According to Walker Sands, 12.6% of total website traffic was driven via mobile devices in the fourth quarter of 2011, up 102% from the year before. As consumers increasingly turn to mobile devices like smartphones and tablets for product research, web browsing, and on-the-go shopping, it’s key for online brands to rely on landing pages that are not only optimized for mobile devices, but demonstrate relevance to the user as well. 

The Mobile Lens 

When consumers search using their mobile phones they typically have a clear purpose in mind. The first step for marketers to better engage with mobile users is to understand exactly who is searching from their mobile devices, and what they’re searching for.

If a user is searching from inside a brick-and-mortar store, they may be staring at one price and wondering if they can get it for less online. To counter this, highlight on the mobile landing page your guarantee to beat any competitor’s price. If you don’t have a price advantage, make sure users know what unique advantages you do offer. Maybe it’s your return policy, your shipping speed, or your expert knowledge. Tell them up front before they click away and never come back.

We’ve all heard the expression “life is what happens while you’re busy making other plans.” Well, the mobile web is “what happens while your visitors are doing something else” – i.e. watching TV, waiting for a bus, or just killing time. Your job is to figure out if they are a committed shopper, and if not, how to turn them into one. 

While we’ve been rightly focused on delivering a usable mobile experience, not enough emphasis has been placed on what is useful for consumers. In addition to optimizing for the smaller screen, it is most important to deliver a more relevant experience that keeps consumers engaged and interested when interacting with your brand from their mobile devices.

New vs. Returning Visitors

Often customers have questions before they buy. What is the shipping and return policy? What kind of payments are accepted? Do I have to pay sales tax? All that information takes up prime real estate on the already-small screen of a mobile device.

That’s why it’s key for online brands to know whether or not a visitor is already familiar with your brand. If it’s someone’s first time on your site, for example, it’s best to highlight your value proposition front and center. If they’re a repeat visitor, on the other hand, you may consider devoting this precious real-estate to information more important to someone already familiar with your brand.

Headlines Matter

With limited real estate on mobile devices, you have to get to the point fast. You are also challenged with reaching someone who is probably only giving you a small slice of their attention. They may be in a store, on a train, or talking to someone else.  Unlike a laptop, where you typically have the consumer’s full attention, on the mobile web you almost certainly don’t.

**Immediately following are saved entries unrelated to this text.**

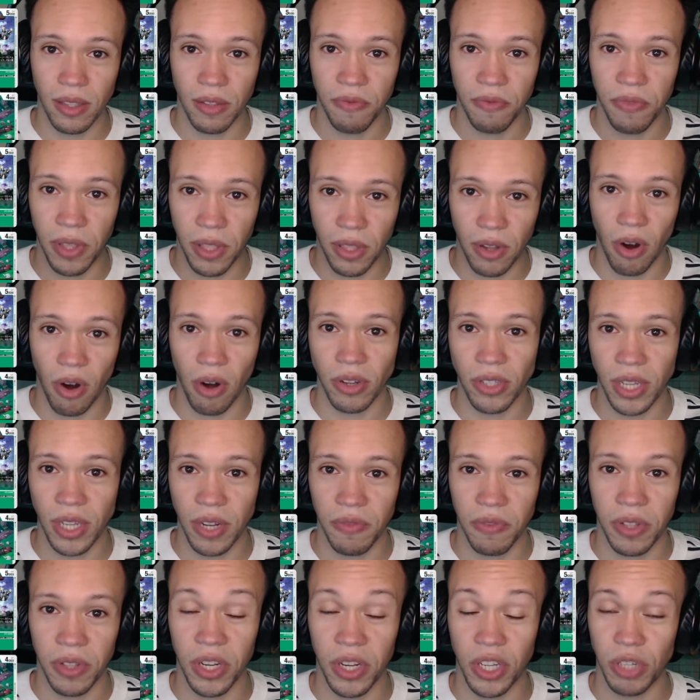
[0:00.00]
the 5th card set
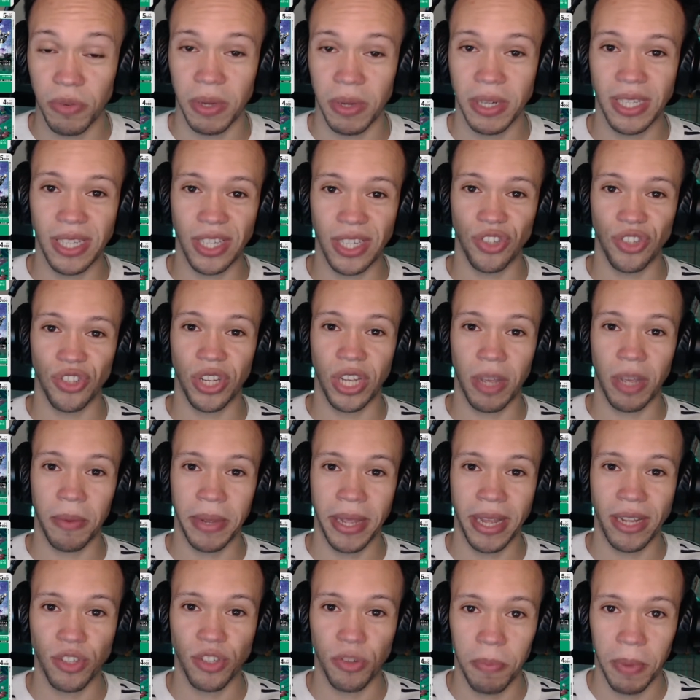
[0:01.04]
for the Digimon TCG coming
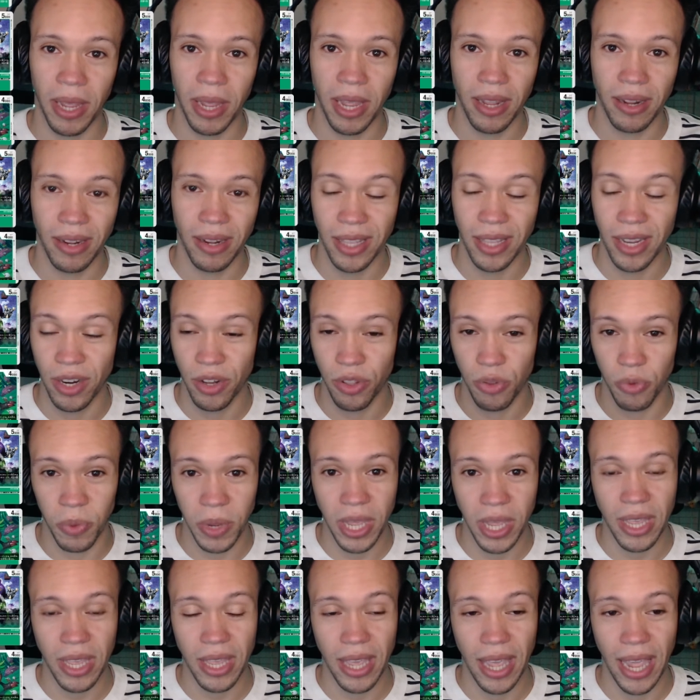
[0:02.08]
out in Japan at the end of the
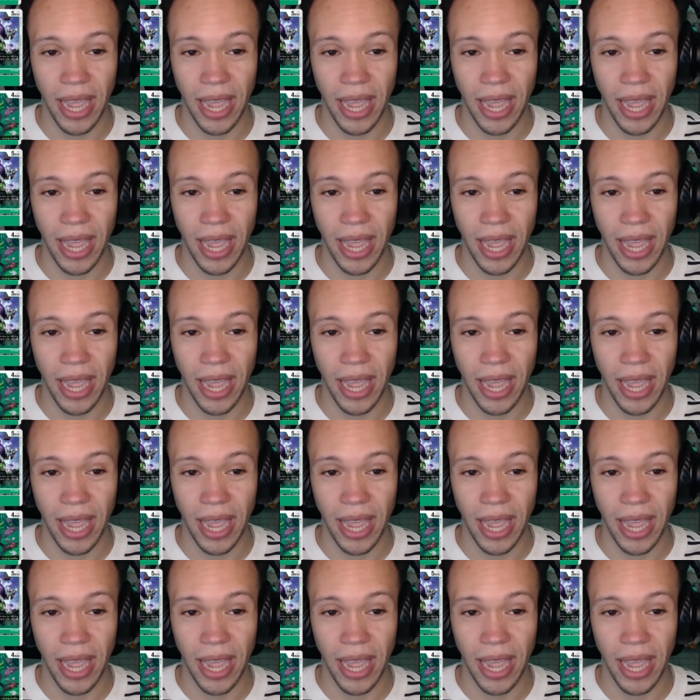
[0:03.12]
week,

An easy first step toward effectively engaging with mobile users is to make sure your landing pages use large enough fonts and present a clear call to action. More importantly, you must be very concise with your headline copy and get people hooked right away because you only have a small window of opportunity to grab their attention. Use urgency and emotion rather than flowery details because it’s easy for someone to lose concentration when Draw Something or Facebook is just a tap away.

Test, Test, and Test

The reality is that landing page optimization for mobile is constantly evolving, and nobody has definitive answers. On the technology side there are a set of best practices that should always be followed:

• Develop in HTML5 since Apple devices, which represent a large part of the market, don’t use Flash

• Don’t weigh your pages down with heavy graphics that make them take a long time to load

• Don’t use hover features, which will not render properly (or at all)

However, from a marketing perspective, there are no absolute hard and fast rules. That’s why brands need to be disciplined and test what works for them. Try shorter headlines. Try simpler copy. Try lighter graphics.

Figure out what works best for your brand and what helps you reach this lucrative—and fast growing —segment of the market. And when you do identify what keeps mobile users engaged: Keep doing it.